What is required: The response must match the data below exactly, line for line.

======== Entries provided ========

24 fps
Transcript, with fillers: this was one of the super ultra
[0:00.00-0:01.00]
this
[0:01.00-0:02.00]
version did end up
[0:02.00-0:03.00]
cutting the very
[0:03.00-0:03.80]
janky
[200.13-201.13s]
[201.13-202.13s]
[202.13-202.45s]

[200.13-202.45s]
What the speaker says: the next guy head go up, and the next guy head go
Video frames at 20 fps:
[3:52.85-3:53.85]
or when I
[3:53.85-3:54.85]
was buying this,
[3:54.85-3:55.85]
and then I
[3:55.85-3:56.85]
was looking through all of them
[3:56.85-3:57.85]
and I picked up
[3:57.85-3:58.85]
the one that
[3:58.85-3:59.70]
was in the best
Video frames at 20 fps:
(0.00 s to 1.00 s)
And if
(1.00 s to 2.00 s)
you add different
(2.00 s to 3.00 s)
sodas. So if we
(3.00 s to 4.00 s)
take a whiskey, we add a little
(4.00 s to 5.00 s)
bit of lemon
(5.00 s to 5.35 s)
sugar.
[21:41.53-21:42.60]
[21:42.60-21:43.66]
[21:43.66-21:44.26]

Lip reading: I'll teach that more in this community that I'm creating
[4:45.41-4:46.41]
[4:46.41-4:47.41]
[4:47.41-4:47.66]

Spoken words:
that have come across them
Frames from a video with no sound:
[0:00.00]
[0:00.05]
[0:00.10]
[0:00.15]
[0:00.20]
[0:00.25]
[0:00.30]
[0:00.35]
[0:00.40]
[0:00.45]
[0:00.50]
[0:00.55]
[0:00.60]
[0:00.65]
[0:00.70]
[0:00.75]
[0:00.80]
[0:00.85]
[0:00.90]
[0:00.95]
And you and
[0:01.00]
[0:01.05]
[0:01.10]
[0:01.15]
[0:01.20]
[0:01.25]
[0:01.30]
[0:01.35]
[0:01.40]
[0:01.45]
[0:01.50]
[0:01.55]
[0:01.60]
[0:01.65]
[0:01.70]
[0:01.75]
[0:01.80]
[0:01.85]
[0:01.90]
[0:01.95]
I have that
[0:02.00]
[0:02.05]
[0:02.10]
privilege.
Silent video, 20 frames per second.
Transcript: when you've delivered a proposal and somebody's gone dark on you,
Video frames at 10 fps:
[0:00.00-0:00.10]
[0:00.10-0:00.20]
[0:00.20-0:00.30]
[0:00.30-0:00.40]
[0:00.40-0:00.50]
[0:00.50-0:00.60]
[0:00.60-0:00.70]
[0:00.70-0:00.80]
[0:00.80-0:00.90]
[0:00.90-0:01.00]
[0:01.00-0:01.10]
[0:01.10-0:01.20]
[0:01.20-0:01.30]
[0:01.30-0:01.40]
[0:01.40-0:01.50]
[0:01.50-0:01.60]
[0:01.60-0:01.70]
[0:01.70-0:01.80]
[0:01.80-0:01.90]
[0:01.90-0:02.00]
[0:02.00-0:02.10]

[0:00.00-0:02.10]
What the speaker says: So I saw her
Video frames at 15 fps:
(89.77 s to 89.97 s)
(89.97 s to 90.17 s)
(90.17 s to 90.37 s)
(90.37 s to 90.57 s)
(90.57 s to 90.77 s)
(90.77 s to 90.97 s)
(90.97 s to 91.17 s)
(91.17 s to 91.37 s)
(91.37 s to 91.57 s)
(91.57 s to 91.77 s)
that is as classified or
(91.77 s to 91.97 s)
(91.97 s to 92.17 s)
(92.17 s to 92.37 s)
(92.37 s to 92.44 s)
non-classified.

========

Your solution:
24 fps
Transcript, with fillers: this was one of the super ultra
[0:00.00-0:01.00]
this
[0:01.00-0:02.00]
version did end up
[0:02.00-0:03.00]
cutting the very
[0:03.00-0:03.80]
janky
[200.13-201.13s]
[201.13-202.13s]
[202.13-202.45s]

[200.13-202.45s]
What the speaker says: the next guy head go up, and the next guy head go
Video frames at 20 fps:
[3:52.85-3:53.85]
or when I
[3:53.85-3:54.85]
was buying this,
[3:54.85-3:55.85]
and then I
[3:55.85-3:56.85]
was looking through all of them
[3:56.85-3:57.85]
and I picked up
[3:57.85-3:58.85]
the one that
[3:58.85-3:59.70]
was in the best
Video frames at 20 fps:
(0.00 s to 1.00 s)
And if
(1.00 s to 2.00 s)
you add different
(2.00 s to 3.00 s)
sodas. So if we
(3.00 s to 4.00 s)
take a whiskey, we add a little
(4.00 s to 5.00 s)
bit of lemon
(5.00 s to 5.35 s)
sugar.
[21:41.53-21:42.60]
[21:42.60-21:43.66]
[21:43.66-21:44.26]

Lip reading: I'll teach that more in this community that I'm creating
[4:45.41-4:46.41]
[4:46.41-4:47.41]
[4:47.41-4:47.66]

Spoken words:
that have come across them
Frames from a video with no sound:
[0:00.00]
[0:00.05]
[0:00.10]
[0:00.15]
[0:00.20]
[0:00.25]
[0:00.30]
[0:00.35]
[0:00.40]
[0:00.45]
[0:00.50]
[0:00.55]
[0:00.60]
[0:00.65]
[0:00.70]
[0:00.75]
[0:00.80]
[0:00.85]
[0:00.90]
[0:00.95]
And you and
[0:01.00]
[0:01.05]
[0:01.10]
[0:01.15]
[0:01.20]
[0:01.25]
[0:01.30]
[0:01.35]
[0:01.40]
[0:01.45]
[0:01.50]
[0:01.55]
[0:01.60]
[0:01.65]
[0:01.70]
[0:01.75]
[0:01.80]
[0:01.85]
[0:01.90]
[0:01.95]
I have that
[0:02.00]
[0:02.05]
[0:02.10]
privilege.
Silent video, 20 frames per second.
Transcript: when you've delivered a proposal and somebody's gone dark on you,
Video frames at 10 fps:
[0:00.00-0:00.10]
[0:00.10-0:00.20]
[0:00.20-0:00.30]
[0:00.30-0:00.40]
[0:00.40-0:00.50]
[0:00.50-0:00.60]
[0:00.60-0:00.70]
[0:00.70-0:00.80]
[0:00.80-0:00.90]
[0:00.90-0:01.00]
[0:01.00-0:01.10]
[0:01.10-0:01.20]
[0:01.20-0:01.30]
[0:01.30-0:01.40]
[0:01.40-0:01.50]
[0:01.50-0:01.60]
[0:01.60-0:01.70]
[0:01.70-0:01.80]
[0:01.80-0:01.90]
[0:01.90-0:02.00]
[0:02.00-0:02.10]

[0:00.00-0:02.10]
What the speaker says: So I saw her
Video frames at 15 fps:
(89.77 s to 89.97 s)
(89.97 s to 90.17 s)
(90.17 s to 90.37 s)
(90.37 s to 90.57 s)
(90.57 s to 90.77 s)
(90.77 s to 90.97 s)
(90.97 s to 91.17 s)
(91.17 s to 91.37 s)
(91.37 s to 91.57 s)
(91.57 s to 91.77 s)
that is as classified or
(91.77 s to 91.97 s)
(91.97 s to 92.17 s)
(92.17 s to 92.37 s)
(92.37 s to 92.44 s)
non-classified.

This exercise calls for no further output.